Он похлопал набор инструментов в кармане куртки. Чейген мог бы прожечь тонкую дыру в этой иссушенной земле, мог бы даже добраться до воды. Но как бы он смог поднять эту воду в свою исстрадавшуюся глотку?
Вокруг масса насекомых. Они жужжали и летали кругом, ползали на краю дороги, пытались временами взлететь на его обнаженную кожу. Наконец, он взял стимулятор из набора и понес его, как веер, установив на среднюю мощность. Он очистил воздух вокруг его лица. Когда приближалась туча насекомых, то капли его попадали на зудящих и снующих насекомых, оглушенно падавших позади Маккая.
Он вдруг осознал, что слышит звук — низкий, неясный, отдающийся. Как будто по чему-то били. Что-то полое и резонирующее. Звук исходил откуда-то издали, где стоял в воздухе дым.
«Это могло быть и естественное явление,» — сказал себе Маккай. Могли быть дикие животные. Дым мог быть естественным огнем. Но на всякий случай он вынул из набора чейген и положил его в боковой карман, откуда мог бы достать его быстрее.
Шум стал громче и реже, как будто он усиливался, чтобы отличать последовательные стадии его приближения. Заслоны из колючих кустов и небольшие возвышения на равнине скрывали источник шума.
Все еще следуя по дороге, Маккай поднялся на небольшое возвышение.
Его охватила печаль. Он был заброшен на какой-то отсталый, Пораженный бедностью мир, место, которое леденило взор. Ему была отведена роль в истории с моралью, в волшебной истории с подрезанными крыльями. Он был истомившийся путник, и жажда жгла его неистребимо. Где-то в нем поселилась мука. Он шел в странном, загадочном сне, который растает в просыпающемся роке одинокой Калебанки.
Погребальный звон, который принесла бы смерть Калебанца, угнетал его. Он перевернул все в его душе и выкачал всю его легкость. Собственная его смерть была бы затерянным лопнувшим пузырьком в таком мировом пожаре.
Маккай потряс головой, чтобы отогнать прочь такие мысли. Страх мог бы лишить его всей чувствительности. Он не мог позволить себе такого.
Только одно он сейчас знал наверняка: солнце садилось. Оно опустилось, по крайней мере, на две ширины к горизонту с тех пор, как он отправился в этот глупый поход.
Так что же, во имя всех бесконечных чертей на земле, там так гремело? Оно накатывалось на него, как езда в раскаленном зное: монотонное и непрекращающееся. Он чувствовал, что в висках у него стучит, как раздражающий отсчет: удар-тик, удар-тик…

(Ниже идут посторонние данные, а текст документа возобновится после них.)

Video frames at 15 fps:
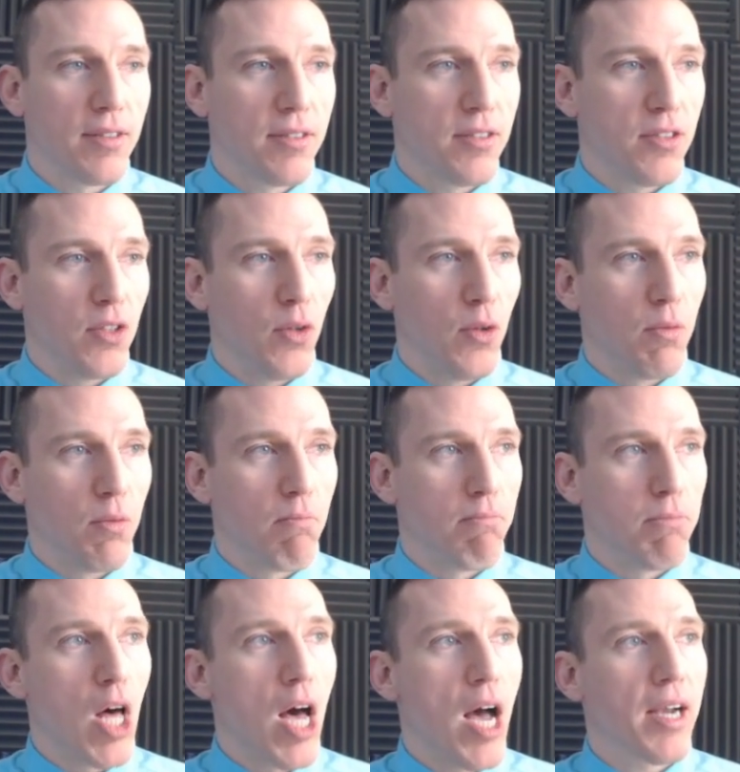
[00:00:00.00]
to
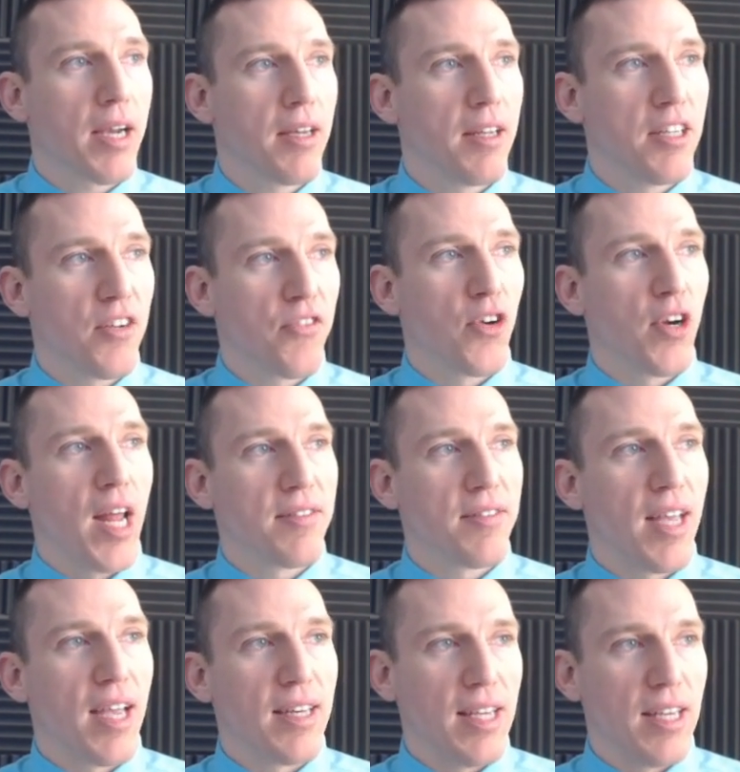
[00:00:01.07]
block different
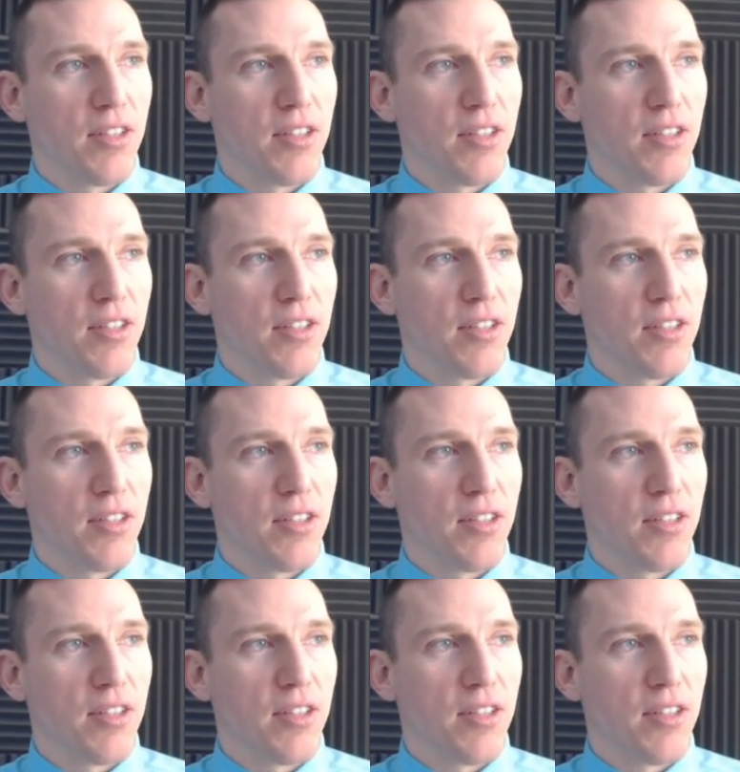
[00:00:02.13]
SID.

Маккай взошел на очередной подъем и остановился. Он стоял на краю неглубокой котловины, очищенной от колючих кустов. В центре котловины, внутри колючей изгороди было приблизительно двадцать остроконечных хижин, покрытых травой. Казалось, что они построены из глины. Из дыр в нескольких крышах струился дым, и спирали его поднимались из ям с огнем возле других хижин. Черные точки скота паслись в долине, периодически поднимая голову, а во рту у них торчали колючие неровные пучки коричневой травы.
Загорелые юноши с длинными палками охраняли скот. Другие мужчины, женщины и дети с черными спинами были заняты разными делами внутри колючей ограды.

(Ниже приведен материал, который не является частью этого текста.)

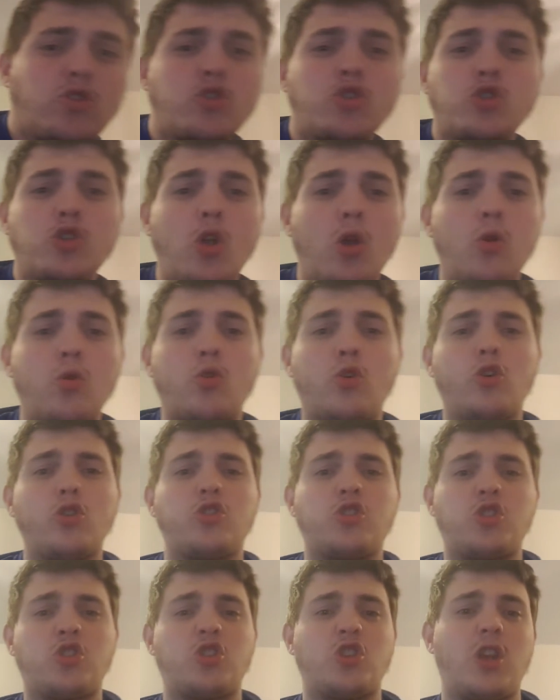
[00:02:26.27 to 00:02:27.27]
just so
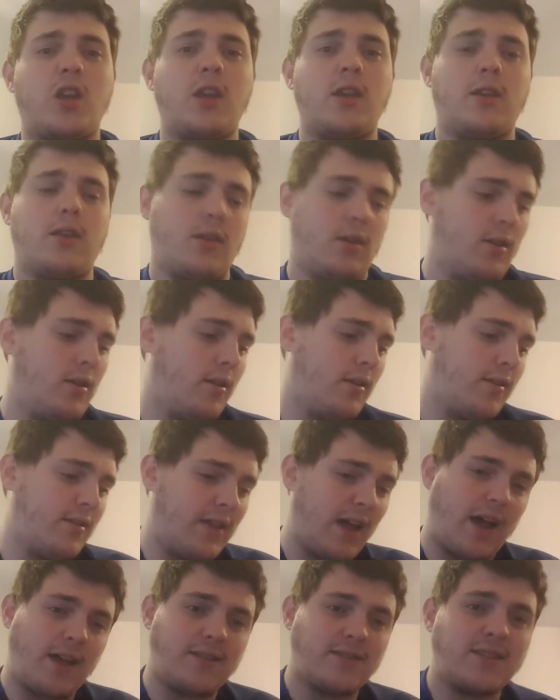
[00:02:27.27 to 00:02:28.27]
good to see
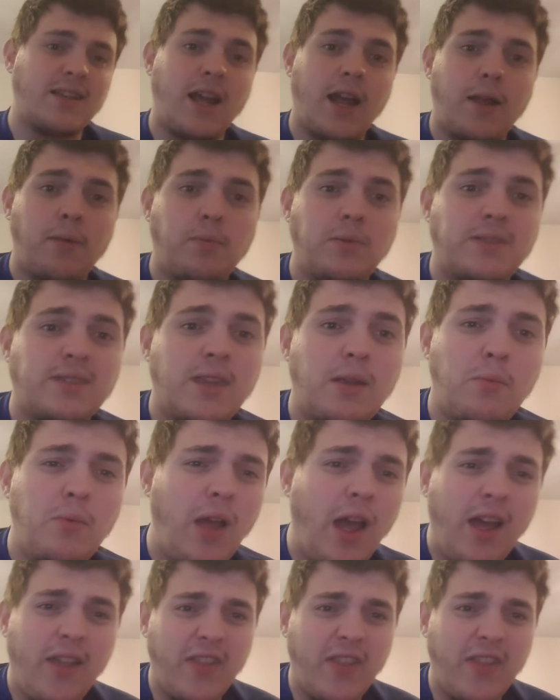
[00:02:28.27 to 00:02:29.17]
that type of team.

Маккай, среди предков которого были черные с планеты Каолех, почувствовал, что эта сцена его удивительно волнует. Она затронула генетическую память, которая вибрировала неровным ритмом. Где во вселенной люди могли быть доведены до такого примитивного уровня жизни? Пейзаж был, как сцена из учебника о темных веках древнего Египта.